>>>>>
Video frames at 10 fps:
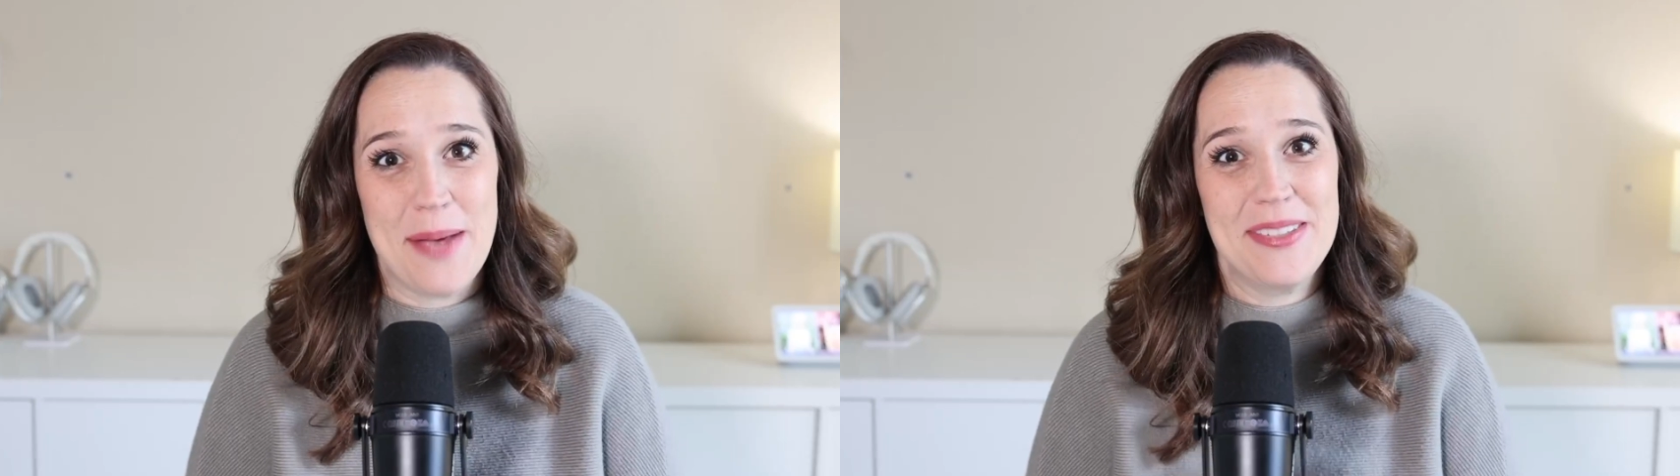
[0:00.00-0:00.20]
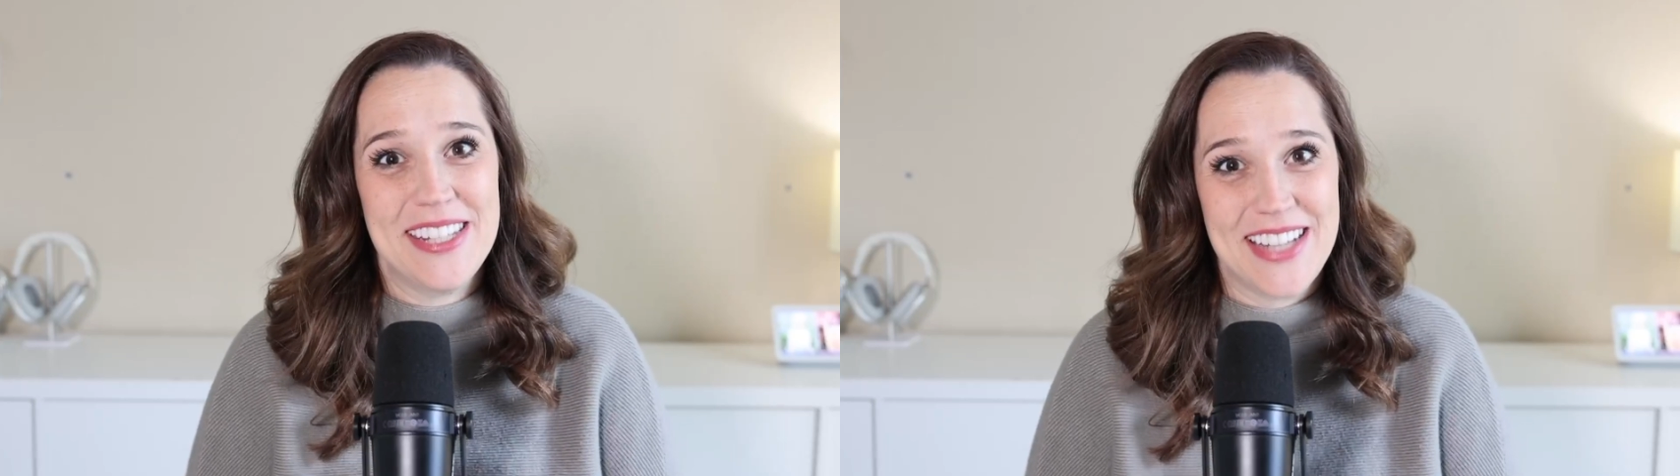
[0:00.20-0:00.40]

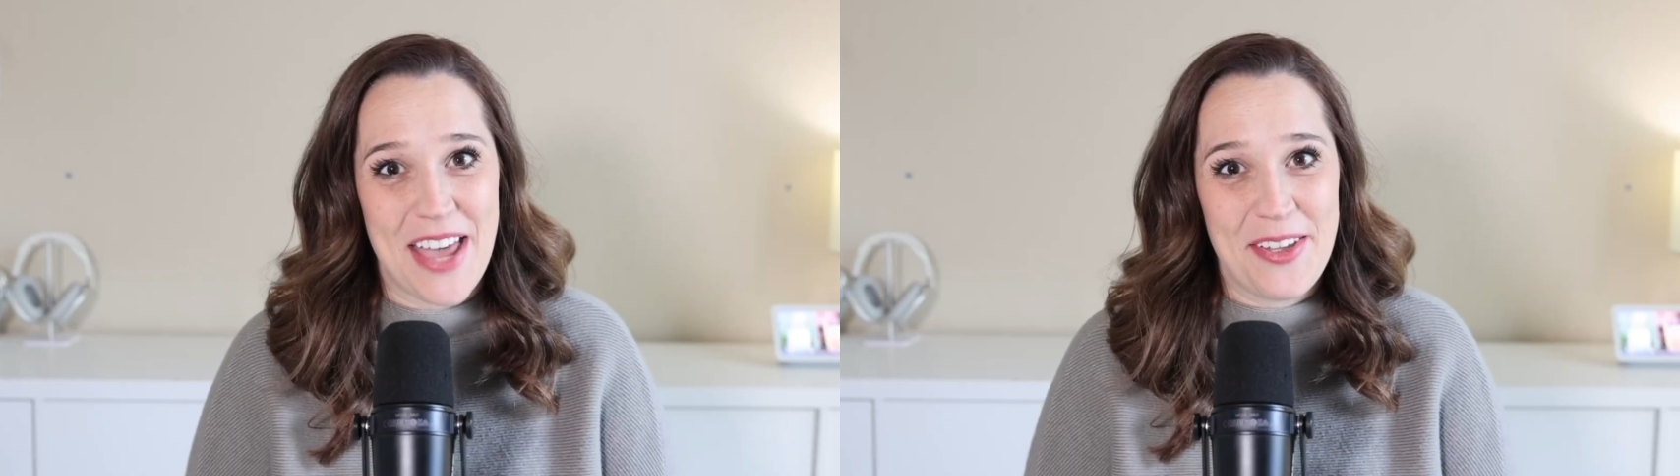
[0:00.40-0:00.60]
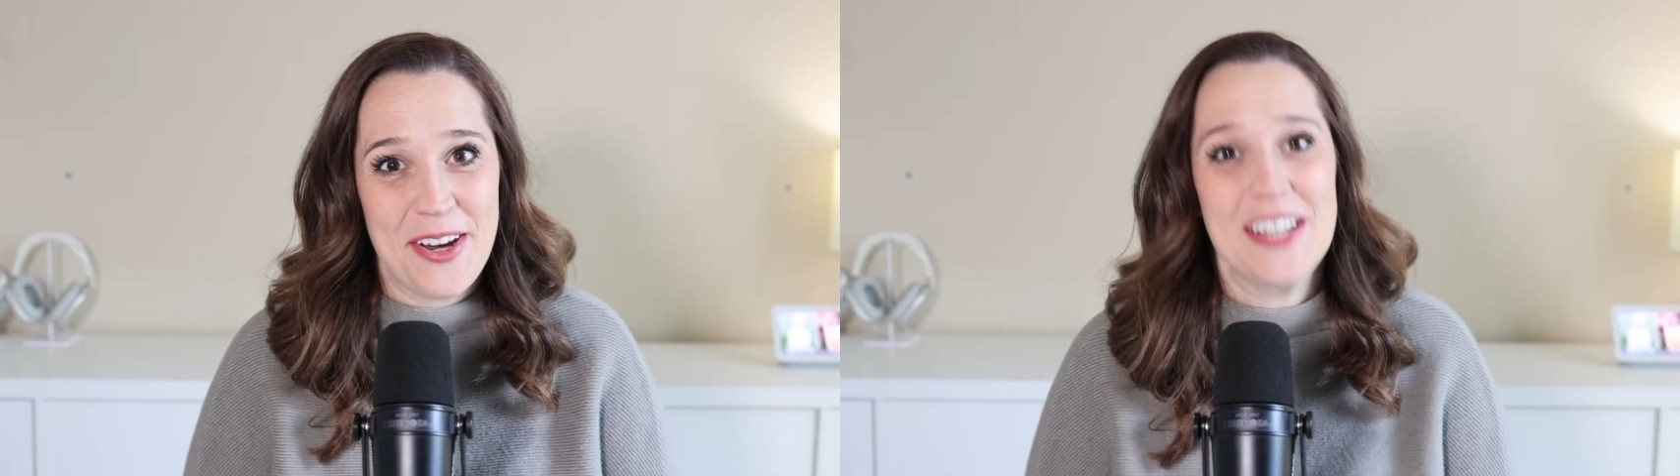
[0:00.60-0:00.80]

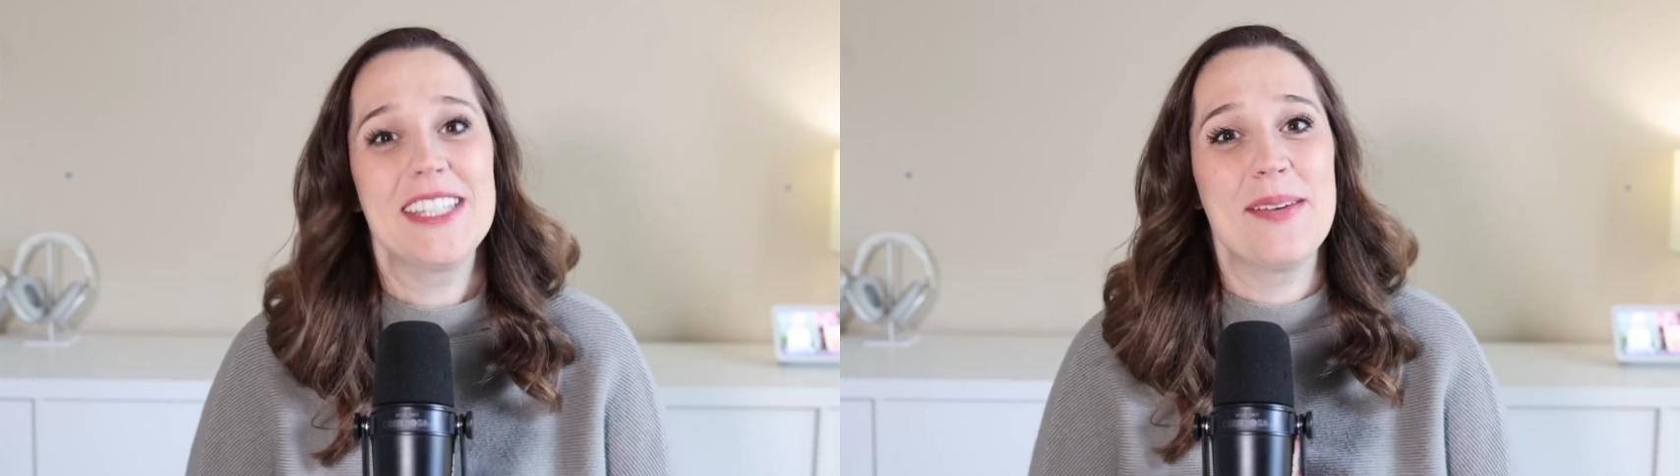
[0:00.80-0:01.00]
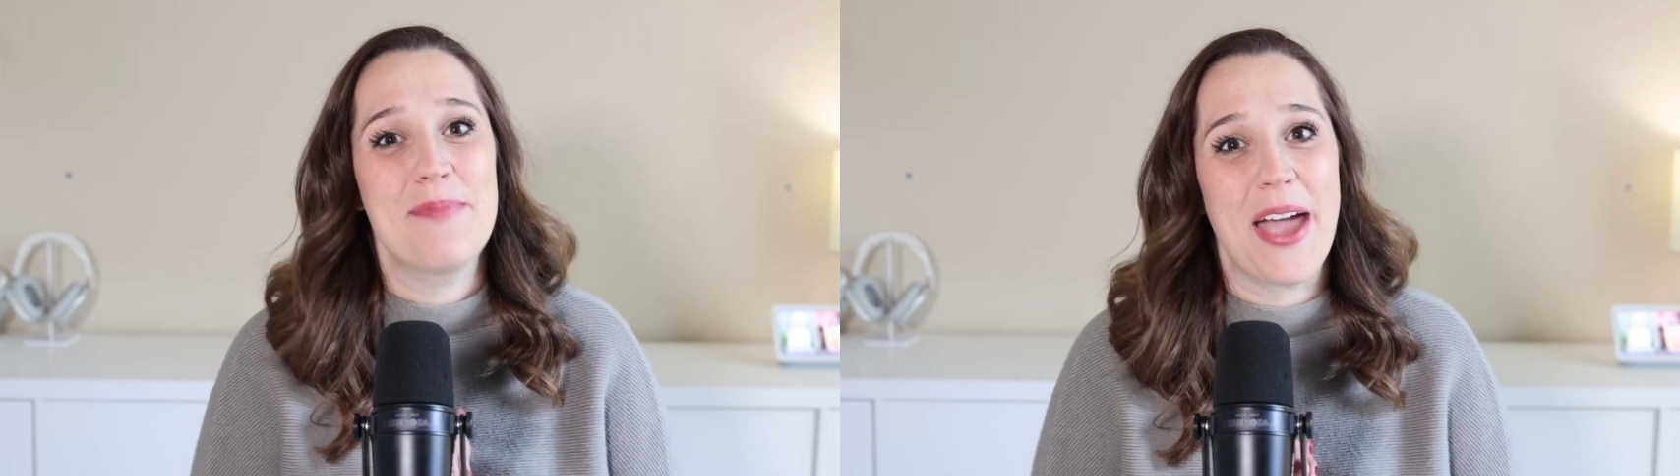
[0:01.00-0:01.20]
together to
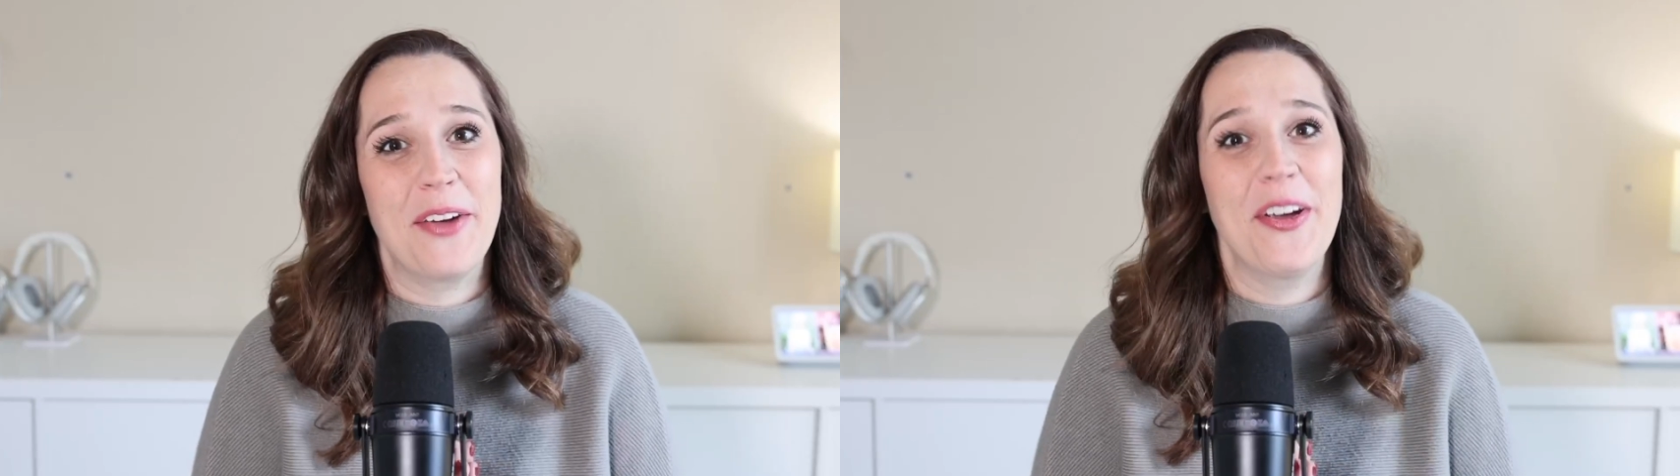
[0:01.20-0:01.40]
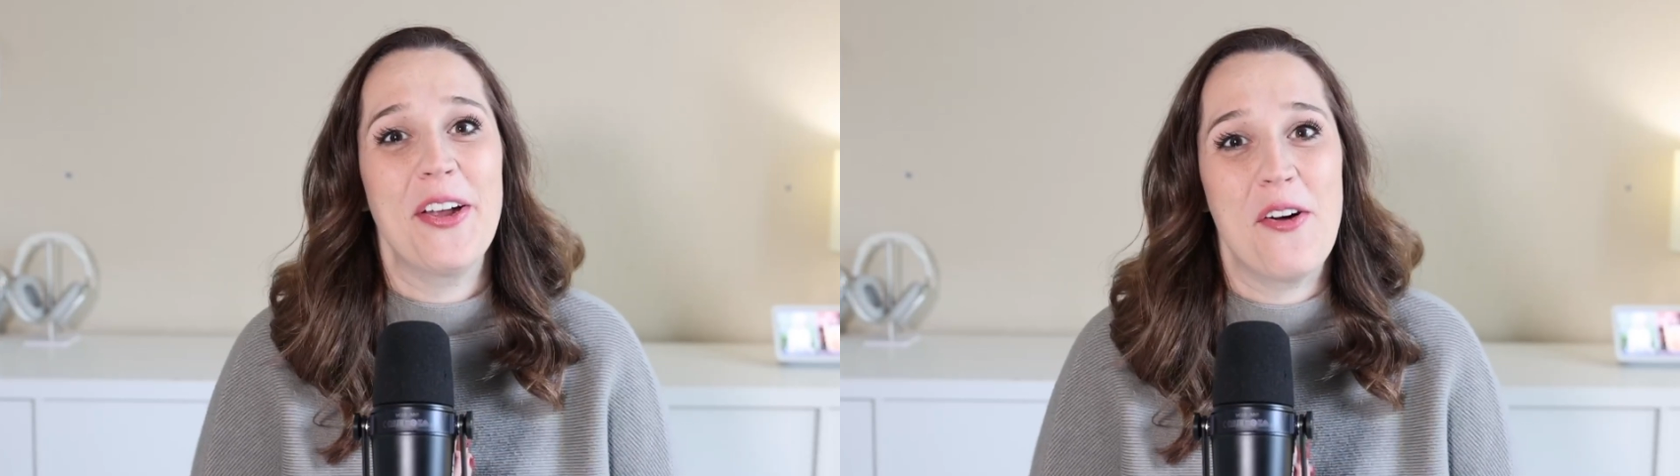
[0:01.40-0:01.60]
migrate
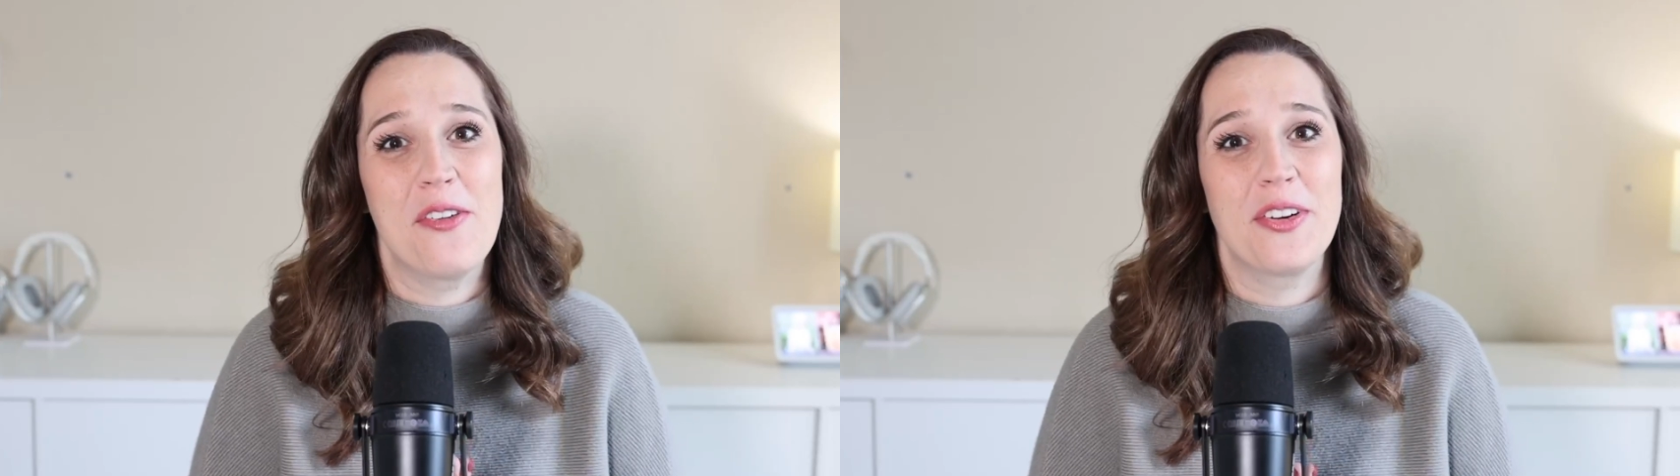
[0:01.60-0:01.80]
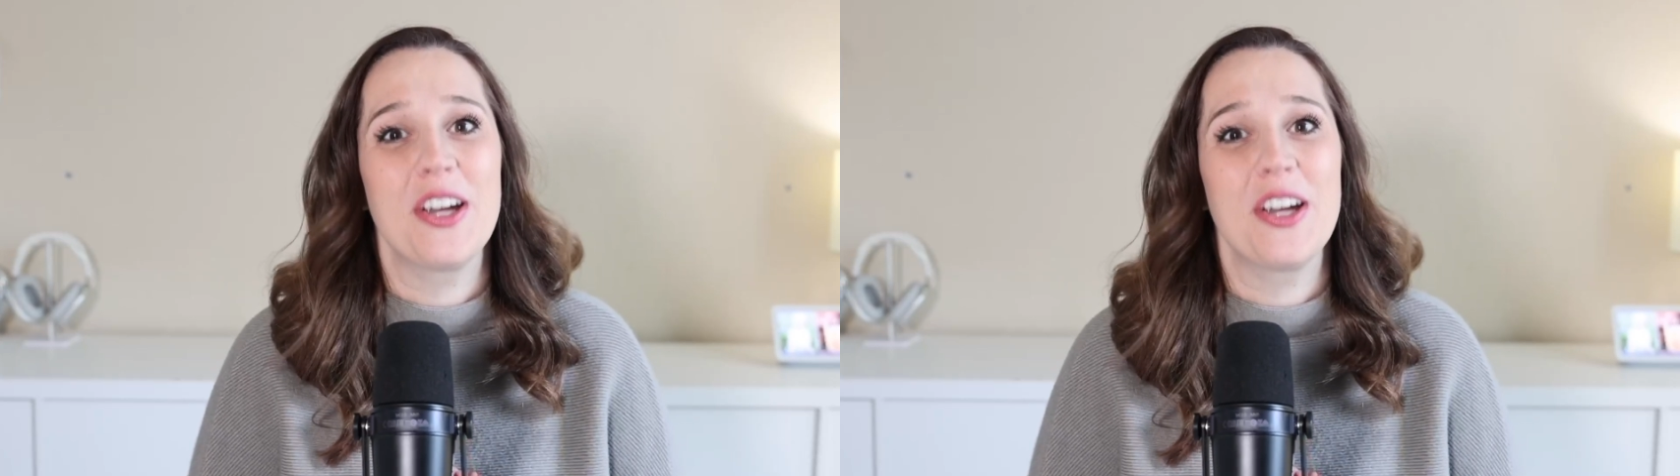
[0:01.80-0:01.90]
over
<<<<<
#### [What to do]
Images are to be left out; everything else in the material must be written out exactly.

#### [Expected answer]
Video frames at 10 fps:
[0:00.00-0:00.20]
[0:00.20-0:00.40]

[0:00.40-0:00.60]
[0:00.60-0:00.80]

[0:00.80-0:01.00]
[0:01.00-0:01.20]
together to
[0:01.20-0:01.40]
[0:01.40-0:01.60]
migrate
[0:01.60-0:01.80]
[0:01.80-0:01.90]
over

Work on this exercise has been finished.